■ EXERCISE: What you output must be the exact lines from the first line of the data through the one holding "[00:00:09.40]", with no pictures.

■ INFORMATION:

● ● ● ●

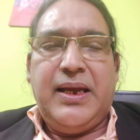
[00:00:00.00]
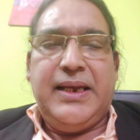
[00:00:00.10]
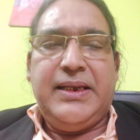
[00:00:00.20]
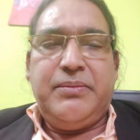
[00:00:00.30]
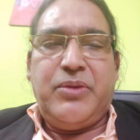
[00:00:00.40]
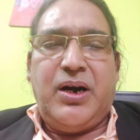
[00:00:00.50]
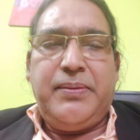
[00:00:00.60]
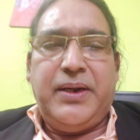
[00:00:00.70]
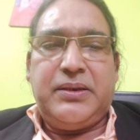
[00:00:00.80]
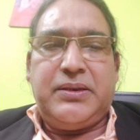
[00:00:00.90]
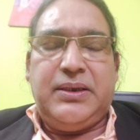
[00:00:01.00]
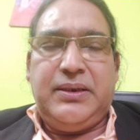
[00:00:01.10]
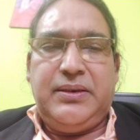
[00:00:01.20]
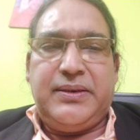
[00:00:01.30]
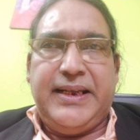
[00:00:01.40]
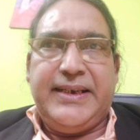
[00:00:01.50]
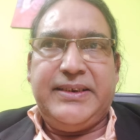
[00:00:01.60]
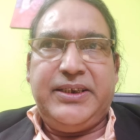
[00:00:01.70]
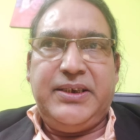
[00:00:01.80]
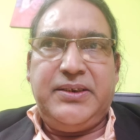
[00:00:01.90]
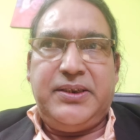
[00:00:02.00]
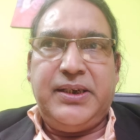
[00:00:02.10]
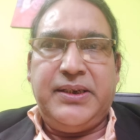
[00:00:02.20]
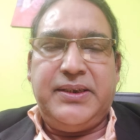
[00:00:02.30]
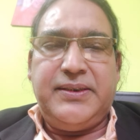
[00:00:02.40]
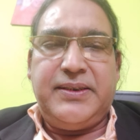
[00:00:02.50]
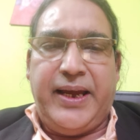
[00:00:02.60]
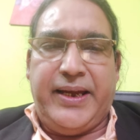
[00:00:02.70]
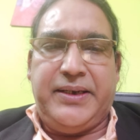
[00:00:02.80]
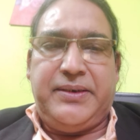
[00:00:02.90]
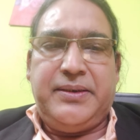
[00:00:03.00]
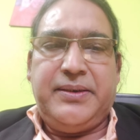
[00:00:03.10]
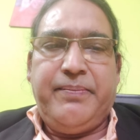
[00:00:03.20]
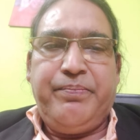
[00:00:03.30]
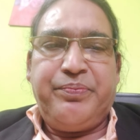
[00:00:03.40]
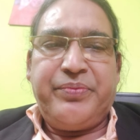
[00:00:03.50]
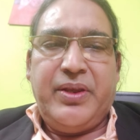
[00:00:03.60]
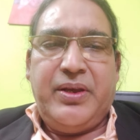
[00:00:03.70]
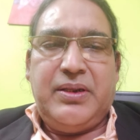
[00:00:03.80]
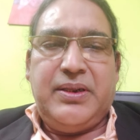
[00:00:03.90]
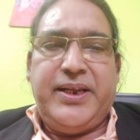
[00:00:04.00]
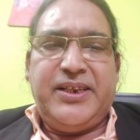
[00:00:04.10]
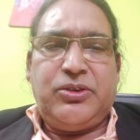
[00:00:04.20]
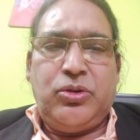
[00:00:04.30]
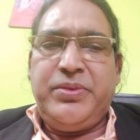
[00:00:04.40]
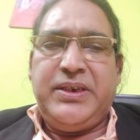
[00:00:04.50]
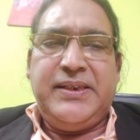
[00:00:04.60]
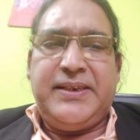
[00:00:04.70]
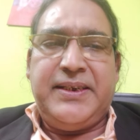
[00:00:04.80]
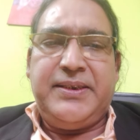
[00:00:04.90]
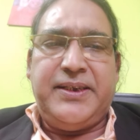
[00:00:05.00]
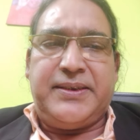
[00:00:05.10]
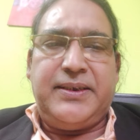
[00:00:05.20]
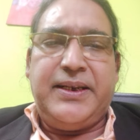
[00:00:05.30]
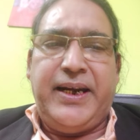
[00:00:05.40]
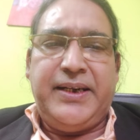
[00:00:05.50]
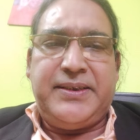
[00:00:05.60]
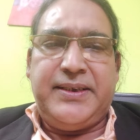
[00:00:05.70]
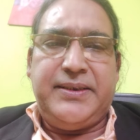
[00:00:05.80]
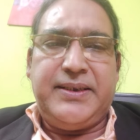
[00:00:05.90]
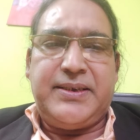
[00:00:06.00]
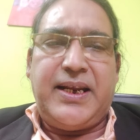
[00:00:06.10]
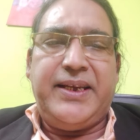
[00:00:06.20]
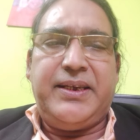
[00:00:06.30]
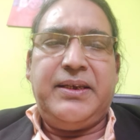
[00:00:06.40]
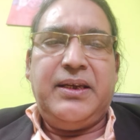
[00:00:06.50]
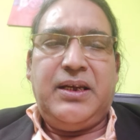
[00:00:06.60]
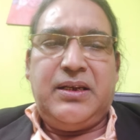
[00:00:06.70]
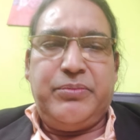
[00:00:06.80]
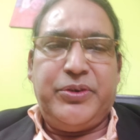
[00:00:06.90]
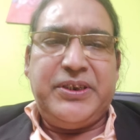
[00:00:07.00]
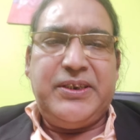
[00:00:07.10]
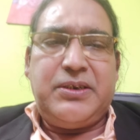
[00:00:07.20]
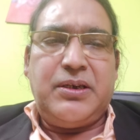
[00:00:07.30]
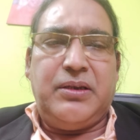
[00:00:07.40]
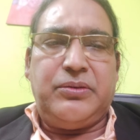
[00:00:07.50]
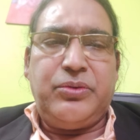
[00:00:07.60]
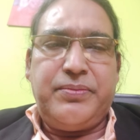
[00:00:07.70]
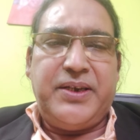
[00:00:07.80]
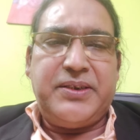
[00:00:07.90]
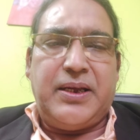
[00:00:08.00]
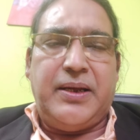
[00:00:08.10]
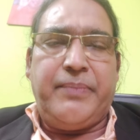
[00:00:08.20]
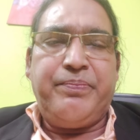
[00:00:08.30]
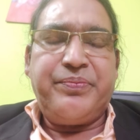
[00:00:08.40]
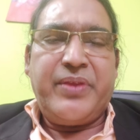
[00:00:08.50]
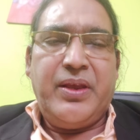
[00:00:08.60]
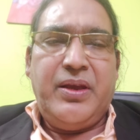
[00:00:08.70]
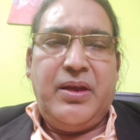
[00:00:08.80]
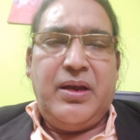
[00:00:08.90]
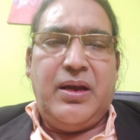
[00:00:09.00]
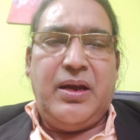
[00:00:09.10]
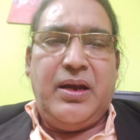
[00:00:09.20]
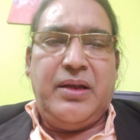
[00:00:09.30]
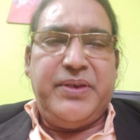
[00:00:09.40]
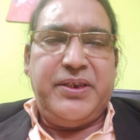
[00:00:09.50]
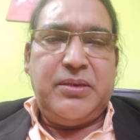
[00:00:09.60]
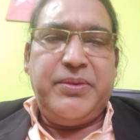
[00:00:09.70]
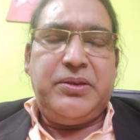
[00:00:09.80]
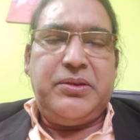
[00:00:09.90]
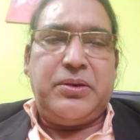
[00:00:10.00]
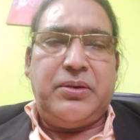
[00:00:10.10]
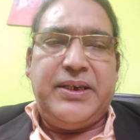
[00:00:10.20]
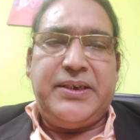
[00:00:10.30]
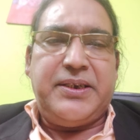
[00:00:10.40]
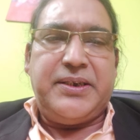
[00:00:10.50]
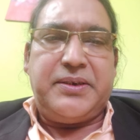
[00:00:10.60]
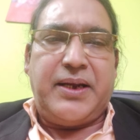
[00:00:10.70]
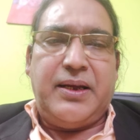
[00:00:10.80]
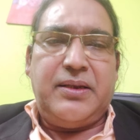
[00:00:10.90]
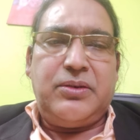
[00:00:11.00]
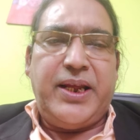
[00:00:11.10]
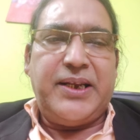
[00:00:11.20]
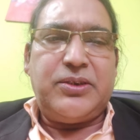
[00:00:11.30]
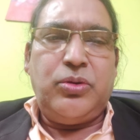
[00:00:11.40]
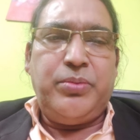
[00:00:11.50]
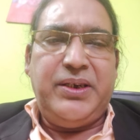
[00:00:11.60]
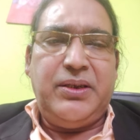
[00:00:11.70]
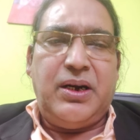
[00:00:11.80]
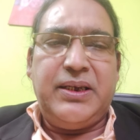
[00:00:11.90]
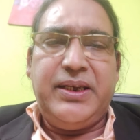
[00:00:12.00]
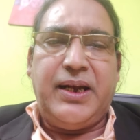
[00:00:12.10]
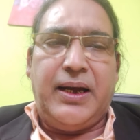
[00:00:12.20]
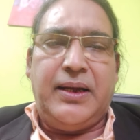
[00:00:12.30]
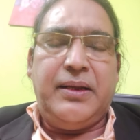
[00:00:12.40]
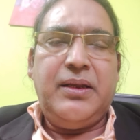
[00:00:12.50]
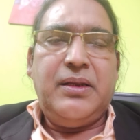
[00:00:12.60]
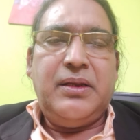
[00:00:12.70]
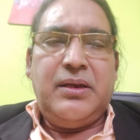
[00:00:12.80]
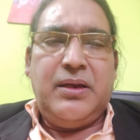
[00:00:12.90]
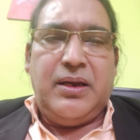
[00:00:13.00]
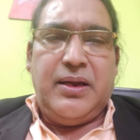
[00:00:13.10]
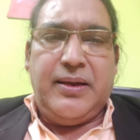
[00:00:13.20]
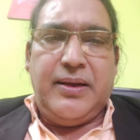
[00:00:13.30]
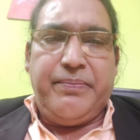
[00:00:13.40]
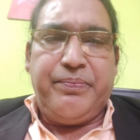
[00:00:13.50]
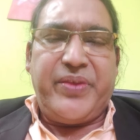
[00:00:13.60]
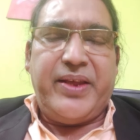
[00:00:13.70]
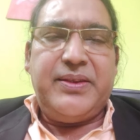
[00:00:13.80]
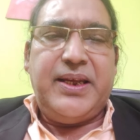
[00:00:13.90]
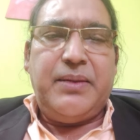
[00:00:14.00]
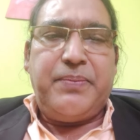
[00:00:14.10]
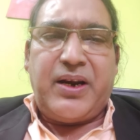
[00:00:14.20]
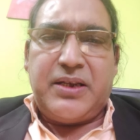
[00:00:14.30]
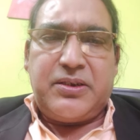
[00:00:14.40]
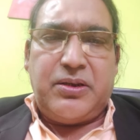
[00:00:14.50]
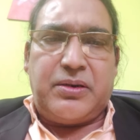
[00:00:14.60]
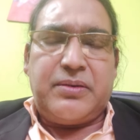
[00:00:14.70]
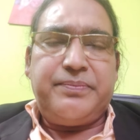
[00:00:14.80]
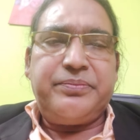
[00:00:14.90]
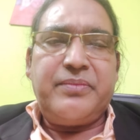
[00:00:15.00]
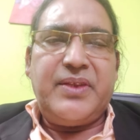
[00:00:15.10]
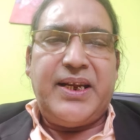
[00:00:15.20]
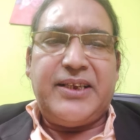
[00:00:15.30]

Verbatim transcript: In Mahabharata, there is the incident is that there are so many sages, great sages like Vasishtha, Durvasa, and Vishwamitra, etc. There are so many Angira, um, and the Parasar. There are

● ● ● ●

■ ANSWER TO THIS PROBLEM:
[00:00:00.00]
[00:00:00.10]
[00:00:00.20]
[00:00:00.30]
[00:00:00.40]
[00:00:00.50]
[00:00:00.60]
[00:00:00.70]
[00:00:00.80]
[00:00:00.90]
[00:00:01.00]
[00:00:01.10]
[00:00:01.20]
[00:00:01.30]
[00:00:01.40]
[00:00:01.50]
[00:00:01.60]
[00:00:01.70]
[00:00:01.80]
[00:00:01.90]
[00:00:02.00]
[00:00:02.10]
[00:00:02.20]
[00:00:02.30]
[00:00:02.40]
[00:00:02.50]
[00:00:02.60]
[00:00:02.70]
[00:00:02.80]
[00:00:02.90]
[00:00:03.00]
[00:00:03.10]
[00:00:03.20]
[00:00:03.30]
[00:00:03.40]
[00:00:03.50]
[00:00:03.60]
[00:00:03.70]
[00:00:03.80]
[00:00:03.90]
[00:00:04.00]
[00:00:04.10]
[00:00:04.20]
[00:00:04.30]
[00:00:04.40]
[00:00:04.50]
[00:00:04.60]
[00:00:04.70]
[00:00:04.80]
[00:00:04.90]
[00:00:05.00]
[00:00:05.10]
[00:00:05.20]
[00:00:05.30]
[00:00:05.40]
[00:00:05.50]
[00:00:05.60]
[00:00:05.70]
[00:00:05.80]
[00:00:05.90]
[00:00:06.00]
[00:00:06.10]
[00:00:06.20]
[00:00:06.30]
[00:00:06.40]
[00:00:06.50]
[00:00:06.60]
[00:00:06.70]
[00:00:06.80]
[00:00:06.90]
[00:00:07.00]
[00:00:07.10]
[00:00:07.20]
[00:00:07.30]
[00:00:07.40]
[00:00:07.50]
[00:00:07.60]
[00:00:07.70]
[00:00:07.80]
[00:00:07.90]
[00:00:08.00]
[00:00:08.10]
[00:00:08.20]
[00:00:08.30]
[00:00:08.40]
[00:00:08.50]
[00:00:08.60]
[00:00:08.70]
[00:00:08.80]
[00:00:08.90]
[00:00:09.00]
[00:00:09.10]
[00:00:09.20]
[00:00:09.30]
[00:00:09.40]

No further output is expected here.